All through my freshman year, I was blind to the fact that I felt so removed from the world. During breakfast, I would scroll drowsily through the New York Times to make myself feel informed. In reality, the articles felt only slightly more real to me than a novel.
After my routine check of the headlines, I would shut my laptop, go to class, and completely forget everything I read until the next day, when I repeated this process. This was my sole method of connecting to the world outside Yale. In my daily life, I felt no need to ponder distant crises or think about geopolitical implications. I could reference them to score intellectual awareness points, but I didn’t think deeply about the problems that lay beyond Yale’s walls.
Even on a municipal scale, Yale is insular. We talk about our campus-centric lives by referencing the “Yale Bubble,” but we do not often consider how many of the stores we shop at and the restaurants we frequent are owned by Yale. We are so focused on our nine square blocks that we think that the world outside has no bearing here.
In one way, the ability to limit our exposure to the world makes college enjoyable. We have the unique ability to determine what issues we want to impact us and to filter out issues which are too depressing or too big for us to want to consider. The world is reduced to a series of articles, and we can peruse them at our leisure.
Still, though, there are ways that we can ground ourselves in the world beyond campus.

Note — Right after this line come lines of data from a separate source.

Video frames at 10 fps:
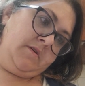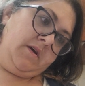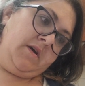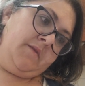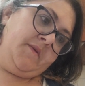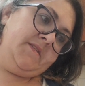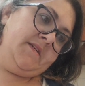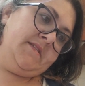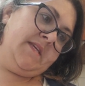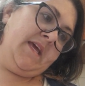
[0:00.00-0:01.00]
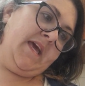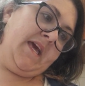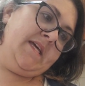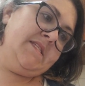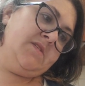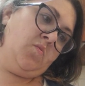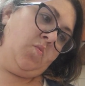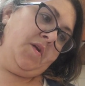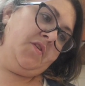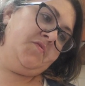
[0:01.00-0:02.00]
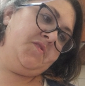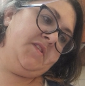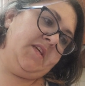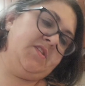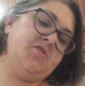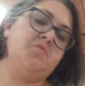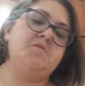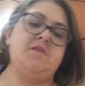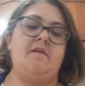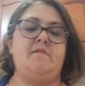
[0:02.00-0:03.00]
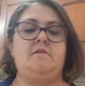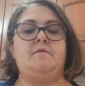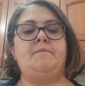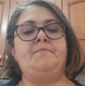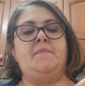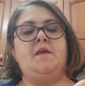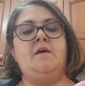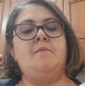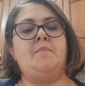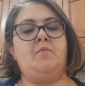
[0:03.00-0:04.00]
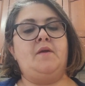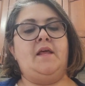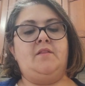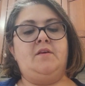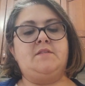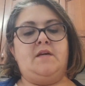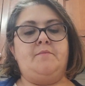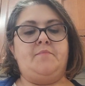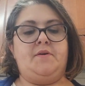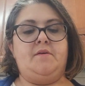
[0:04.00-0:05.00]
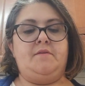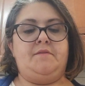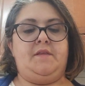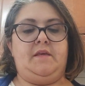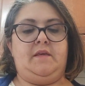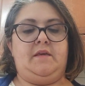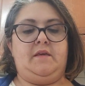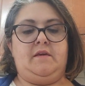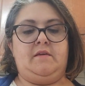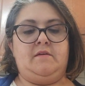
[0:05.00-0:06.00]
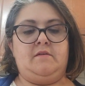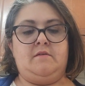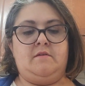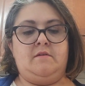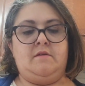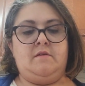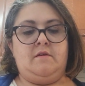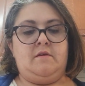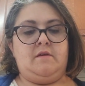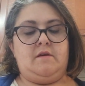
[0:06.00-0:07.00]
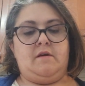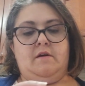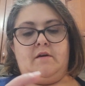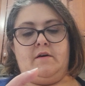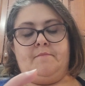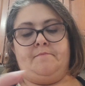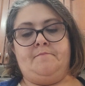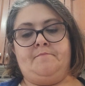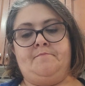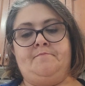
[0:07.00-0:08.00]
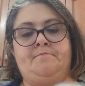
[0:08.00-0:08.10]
Um, it does say S10627, but when I looked up the um,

Exciting courses can be found in the Bluebook about the economics of poverty and policing in America. There are student organizations that work directly with the New Haven community or challenge Yalies to be conscious of the environment in our daily lives. These opportunities directly subvert the tendency of Yalies to isolate themselves.
The reality of life as a college student is that activities directly tied to Yale take precedence over all else. In theory, the availability of school-sponsored activities that connect us to the larger world should make being engaged global citizens much easier. But if we are not careful, our original aspirations can be compressed into trivial tasks: just another calendar filler or résumé builder, just something else to check off the list.
We need to start by changing the way our organizations recruit new members. Under the status quo, freshmen shuffle into Payne Whitney Gym and are coaxed or bribed into signing up for panlists. Instead of encouraging each other to join clubs that either align with our interests or take us into new intellectual territory, we have created a system that values frenzy over focus and volume over voice. The number of groups you join becomes more important than their content, which creates a sense that fitting in and staying relevant on campus necessitates cramming schedules to capacity.
In this paradigm, we are mixing (and mixing up) social capital with world awareness. College is an ideal space in which to become a more conscious citizen and to encourage others to do so as well. But we shouldn’t allow ourselves to become a herd that flocks to whichever cause is most popular.
Physically, we are all together in one space; mentally, we are open to new ideas and ways of looking at the world. We should take full advantage of this opportunity to help each other become better world citizens, which need not require leaving behind interests we find valuable for ourselves. Moreover, we should be ready to discuss things that we think are important and push each other to consider more, hear more, and learn more—not just to do more and go along with the overscheduled mob mentality.
College is more than just an end in itself. It is a stepping stone, an opportunity to prepare for a world of real tumult and real problems. Learning to be an informed student prepares us to become informed adults who can live lives of significance. While we may feel removed now, in a few years we will no longer have that excuse. We will be doctors and teachers and (most likely) investment bankers, and we will no longer be able to comfort ourselves by saying that our individual action—or inaction—does not matter. Now, we need to stop reading the news as a novel and start looking at it as our story, one which we will ultimately have the responsibility of writing.